In August 2020, Jace Coones was incarcerated in a state prison in Colorado City, Texas, when he was hospitalized for heat-induced dehydration. Temperatures inside the prison were regularly in the 90s and 100s. And Jace’s cell, like tens of thousands of others operated by the Texas Department of Criminal Justice, had no air conditioning. 

A few weeks later, on a day when the temperature in his cell at least equalled the outside temperature high of 106 degrees, Jace again displayed signs of significant dehydration. His resting pulse was 103, he was taking 98 breaths per minute, and his skin was warm but dry, meaning his body likely lacked enough fluid to produce sweat to cool him down. Jace told a nurse that he was too hot, and that he needed to cool off and shower. But she only let him rest on a gurney for a while before making him leave, calling security when he refused to do so out of fear of returning to the hot cell. 

A couple days after that, on yet another day exceeding 100 degrees, a different nurse saw Jace “rolling around on the floor naked,” unable to speak, and surrounded by trays of untouched food. The nurse encouraged Jace “to get up and get on with his day,” and advised security to let the medical staff know if his condition got worse.

It got worse: The following morning, Jace Coones was found in his cell, dead of excessive heat exposure. His body weighed 24 pounds less than it did just three days earlier. 

Jace was not sentenced to be broiled alive. Yet a 2022 study found an average of 14 heat-related deaths per year in Texas state prisons without air conditioning between 2001 to 2019. During a hearing last year in a different case, Tiede v. Collier, Texas Department of Criminal Justice Executive Director Bryan Collier admitted that he was aware of 10 deaths from heat stroke in the summer of 2011 alone. And between May and October 2023, people incarcerated in Texas filed over 4,200 heat-related complaints.

For a long time, incarcerated people and their surviving family members have been kept out of court. But that may be beginning to change. The Eighth Amendment of the Constitution prohibits “cruel and unusual punishments.” And even for judges in the country’s most conservative federal appeals court, the worsening effects of climate change are becoming impossible to constitutionally ignore. “Summers are fatal for many Texas inmates,” the Fifth Circuit Court of Appeals recently observed, and “as summers continue to get hotter, the problem continues to get worse.”

Cynthia Coones, Jace’s mom, sued an array of people and institutions responsible for her son’s care and claimed that they violated his rights under the Eighth Amendment. The district court dismissed the lawsuit for failure to state a claim, which means Coones didn’t provide enough facts to plausibly warrant the court’s relief. But on July 25, in Coones v. Cogburn, the Fifth Circuit reversed the dismissal in part: Jace’s mom will now be able to at least make the case in court that the two nurses, the prison warden, and the executive director of the state’s criminal justice department infringed her son’s right to be free from cruel and unusual punishment.

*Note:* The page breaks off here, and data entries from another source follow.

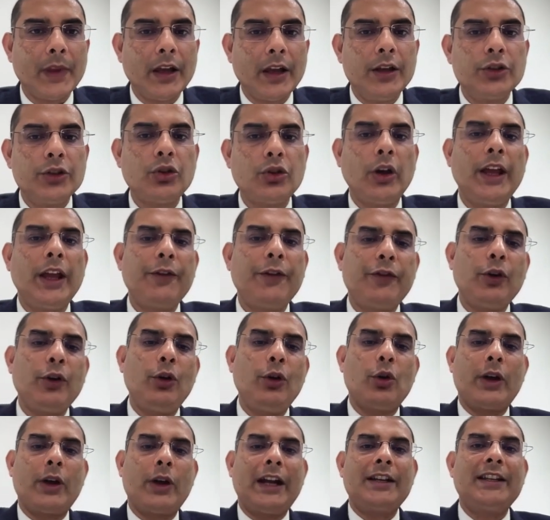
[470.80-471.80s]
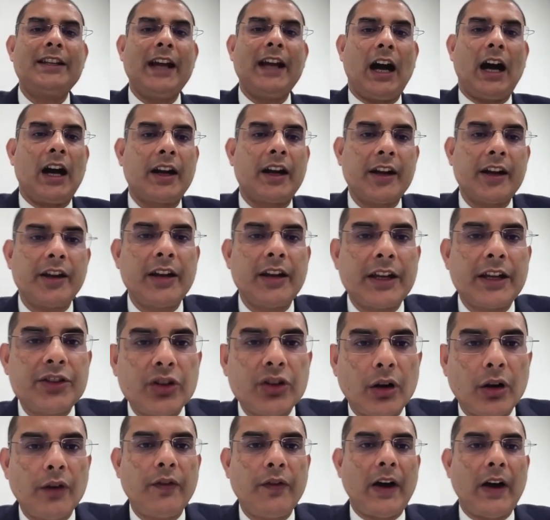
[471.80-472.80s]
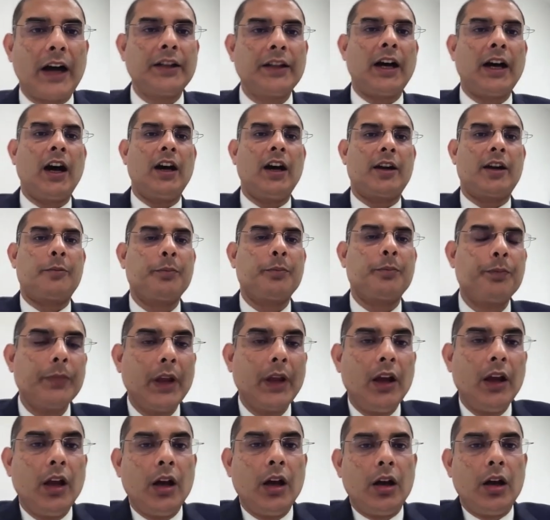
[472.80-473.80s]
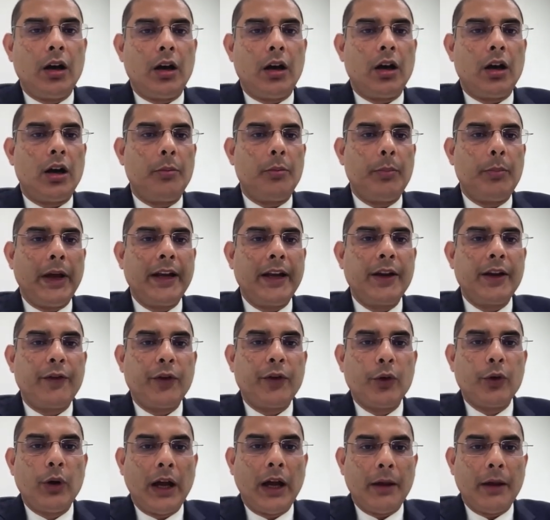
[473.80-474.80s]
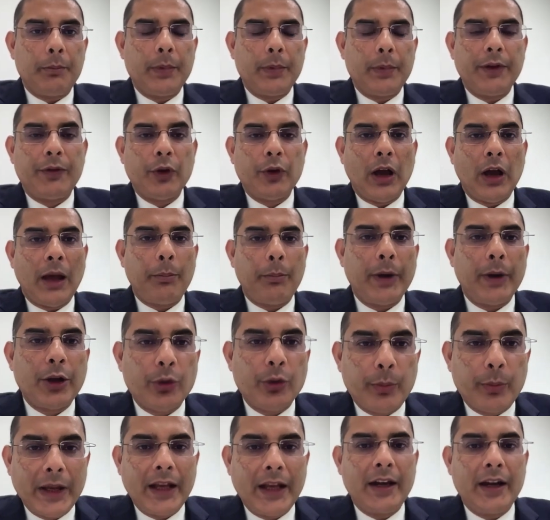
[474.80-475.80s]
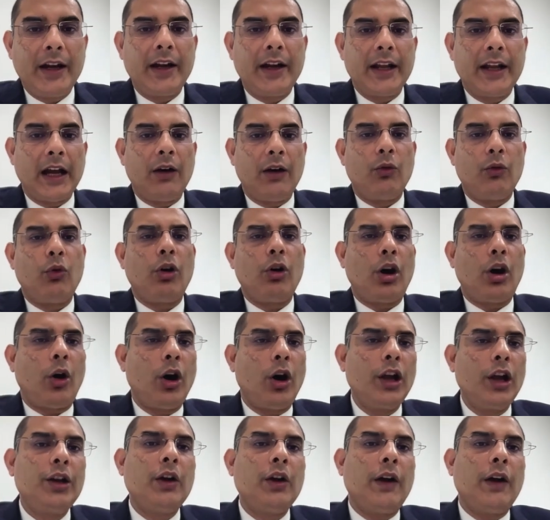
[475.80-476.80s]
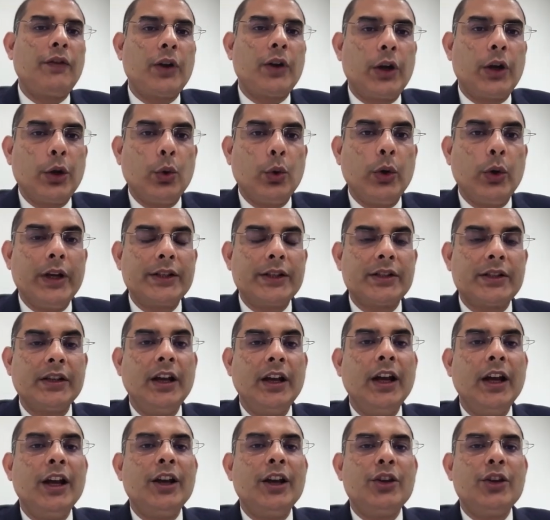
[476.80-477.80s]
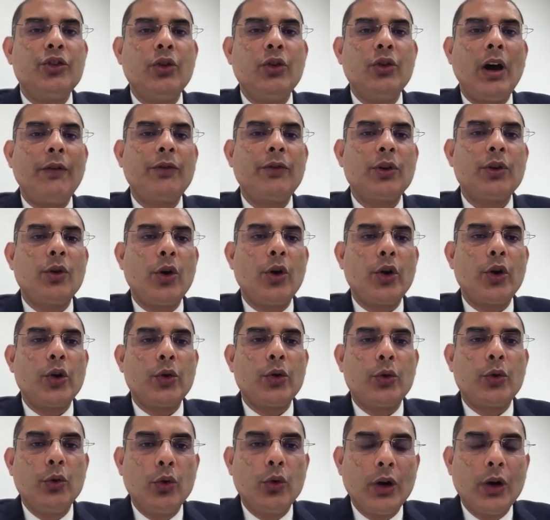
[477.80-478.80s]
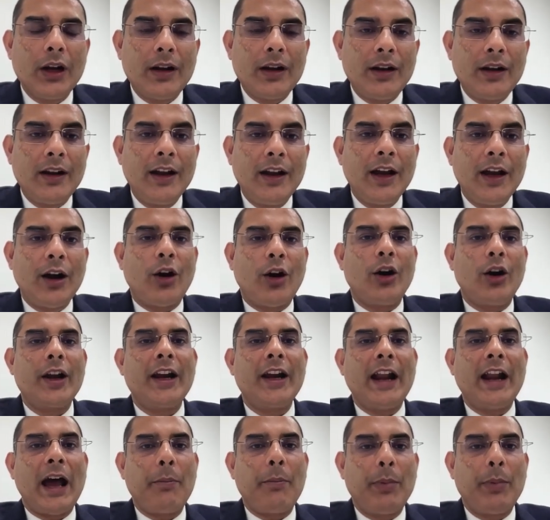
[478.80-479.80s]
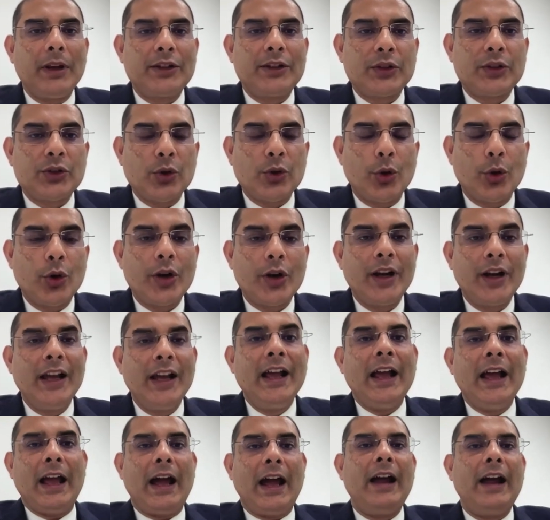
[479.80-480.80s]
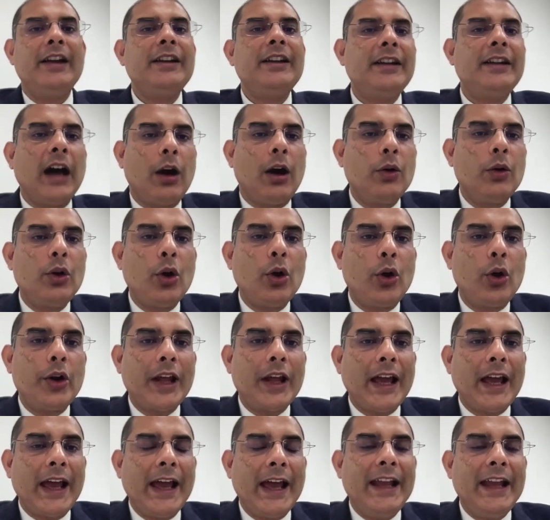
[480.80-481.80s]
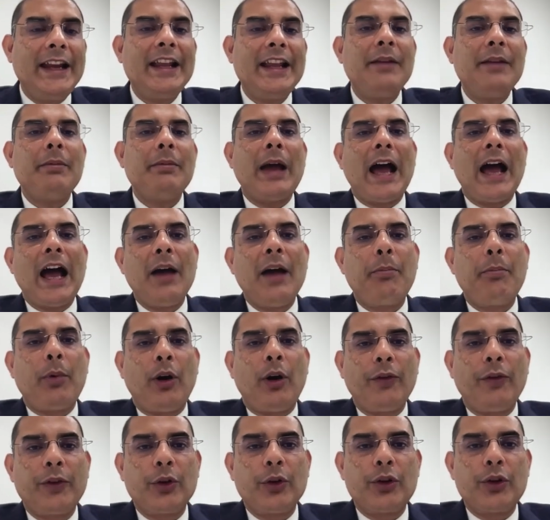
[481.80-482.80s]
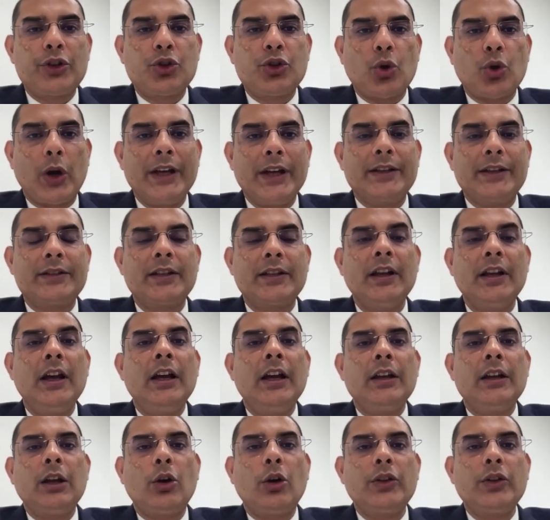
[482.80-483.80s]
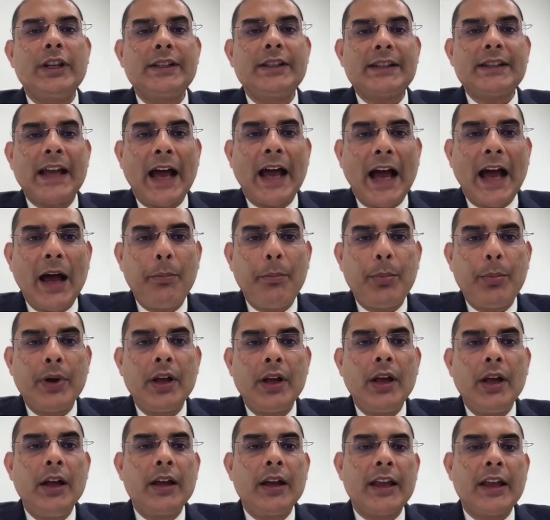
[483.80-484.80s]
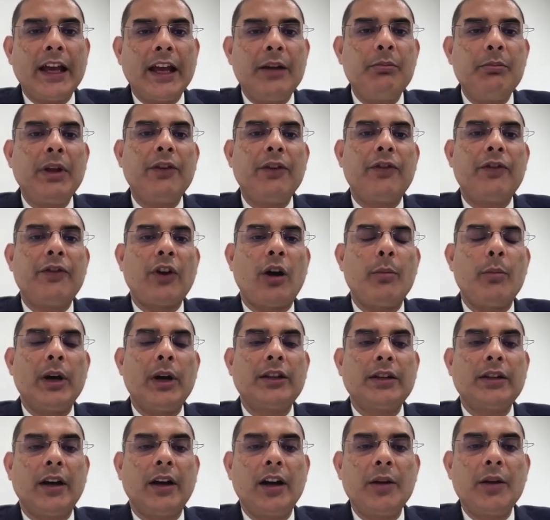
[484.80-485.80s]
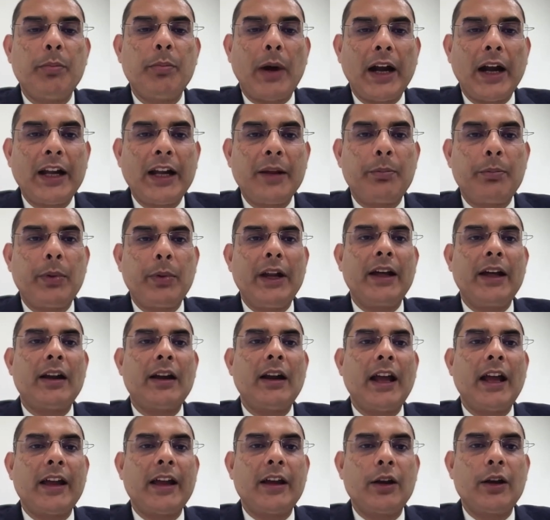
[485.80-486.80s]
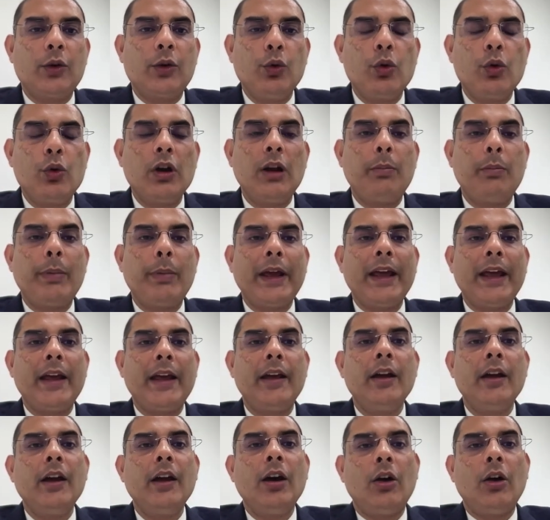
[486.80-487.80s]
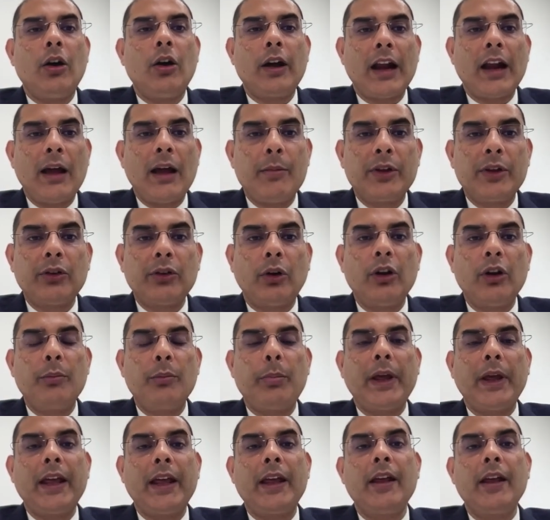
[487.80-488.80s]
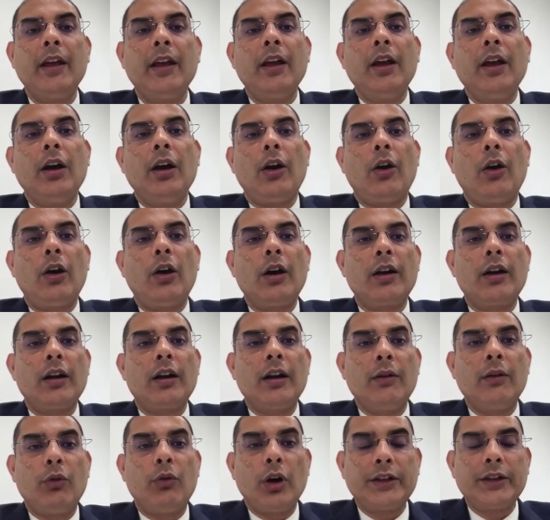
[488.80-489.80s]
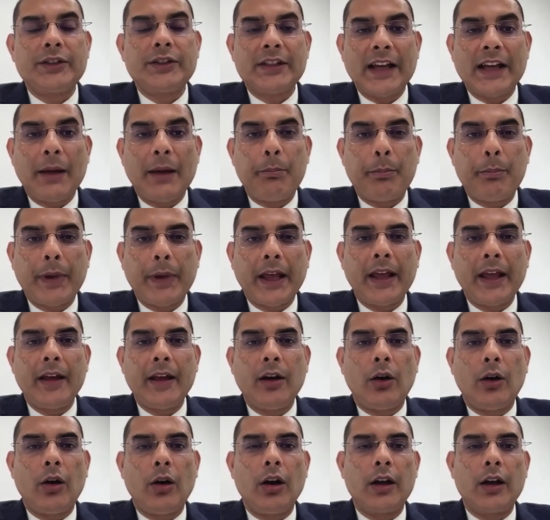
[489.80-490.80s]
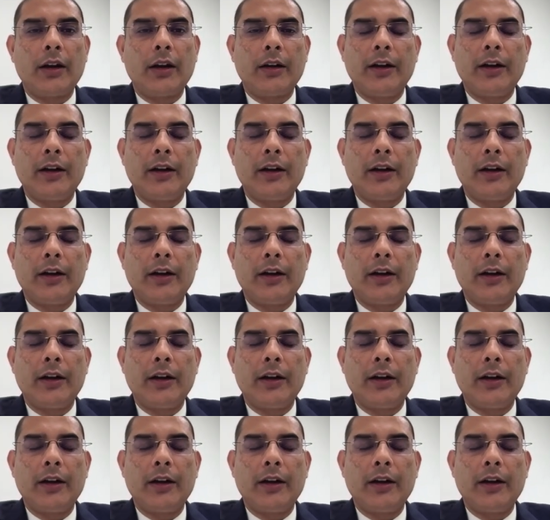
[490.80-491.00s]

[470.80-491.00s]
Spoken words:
So, if you look at the architecture of Aadhaar, and if you happen to be in India, all you have to do is you have to go to Google or an Apple store and download any app of your choice. Now, this app can be from a third-party player like a Google Pay or Amazon Pay or WhatsApp Pay or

To make an Eighth Amendment claim, a plaintiff has to allege a sufficiently serious deprivation of rights carried out with “deliberate indifference” to their health or safety. In Coones, the Fifth Circuit explained that the “open and obvious nature” of the “brutality of the Texas heat” alone would have been sufficient to show that defendants knew there was a substantial risk of harm. “Defendants would have been reminded of it every time they stepped outside,” said the court in an unsigned opinion, noting the 271 heat deaths in Texas prisons between 2001 and 2019.

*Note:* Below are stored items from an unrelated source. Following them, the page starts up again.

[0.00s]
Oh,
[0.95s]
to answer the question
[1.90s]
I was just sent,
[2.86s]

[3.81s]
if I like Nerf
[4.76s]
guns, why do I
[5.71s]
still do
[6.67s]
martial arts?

Coones also pointed to “the many lawsuits regarding the extreme heat in Texas prisons.” As early as 2015, for instance, the Fifth Circuit already considered it “clearly established” under the court’s precedent that “the Eighth Amendment guarantees inmates a right to be free from exposure to extremely dangerous temperatures without adequate remedial measures.” 

The Coones court also discussed Tiede v. Collier, in which Collier, the TDCJ executive director, admitted to his knowledge of heat-related deaths. In that case, in a March 2025 order, Judge Robert Pitman denounced “the plainly unconstitutional treatment of some of the most vulnerable, marginalized members of our society.” In Pitman’s view, the “excessive heat” in TCDJ facilities violated the Eighth Amendment’s prohibition on cruel and unusual punishments, and “the heat will only get worse with climate change.”

Plaintiffs like Cythnia Coones still have a long road ahead in their pursuit of justice. But the courts’ acknowledgment that climate change is making the state’s prisons unconstitutionally hot represents a significant step forward for prison climate litigation. Judges and lawmakers alike have erected substantial barriers between incarcerated people and their ability to actually vindicate their rights. That makes it all the more notable when some start to crumble.